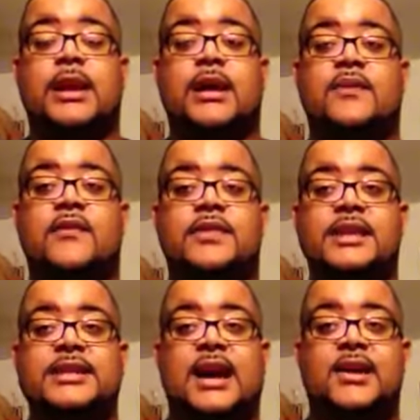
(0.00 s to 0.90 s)
and I have
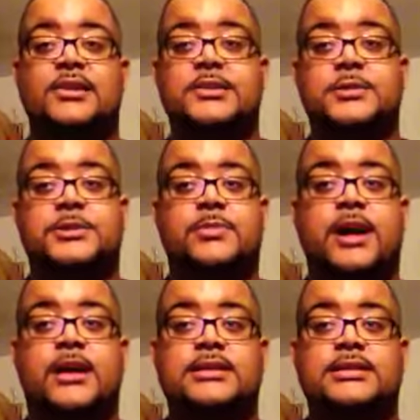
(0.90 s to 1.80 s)
everything down here in the description
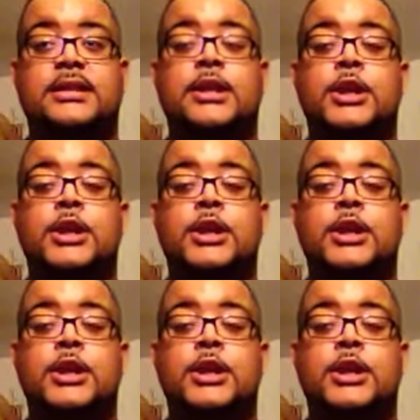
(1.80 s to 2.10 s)
box,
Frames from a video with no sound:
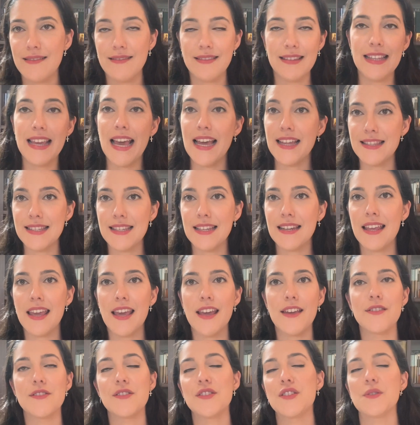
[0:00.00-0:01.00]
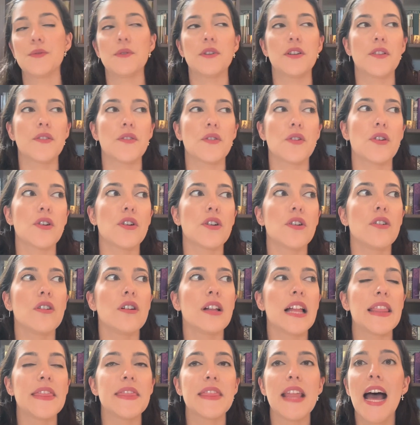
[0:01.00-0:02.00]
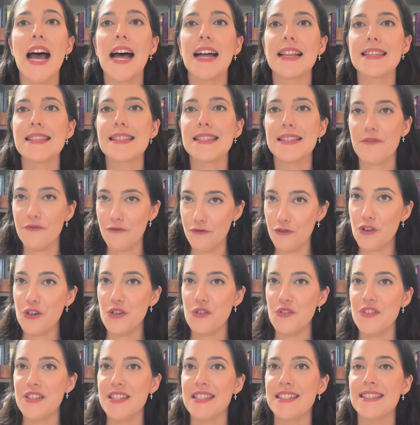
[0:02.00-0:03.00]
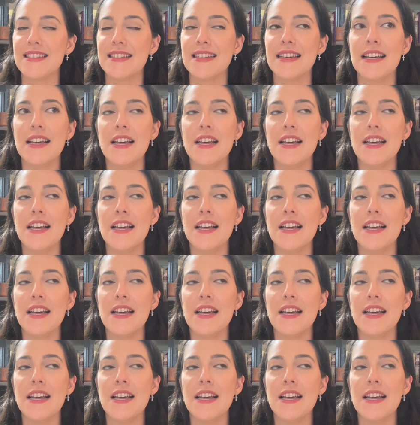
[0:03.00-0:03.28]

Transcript: gets engaged to another girl. And that's the first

# [TASK ITEM]
From the line containing "(0.90 s to 1.80 s)" to the final line of the entries, both included, transcribe every line exactly, omit the pictures, and add nothing more.

# [FINISHED TASK]
(0.90 s to 1.80 s)
everything down here in the description
(1.80 s to 2.10 s)
box,
Frames from a video with no sound:
[0:00.00-0:01.00]
[0:01.00-0:02.00]
[0:02.00-0:03.00]
[0:03.00-0:03.28]

Transcript: gets engaged to another girl. And that's the first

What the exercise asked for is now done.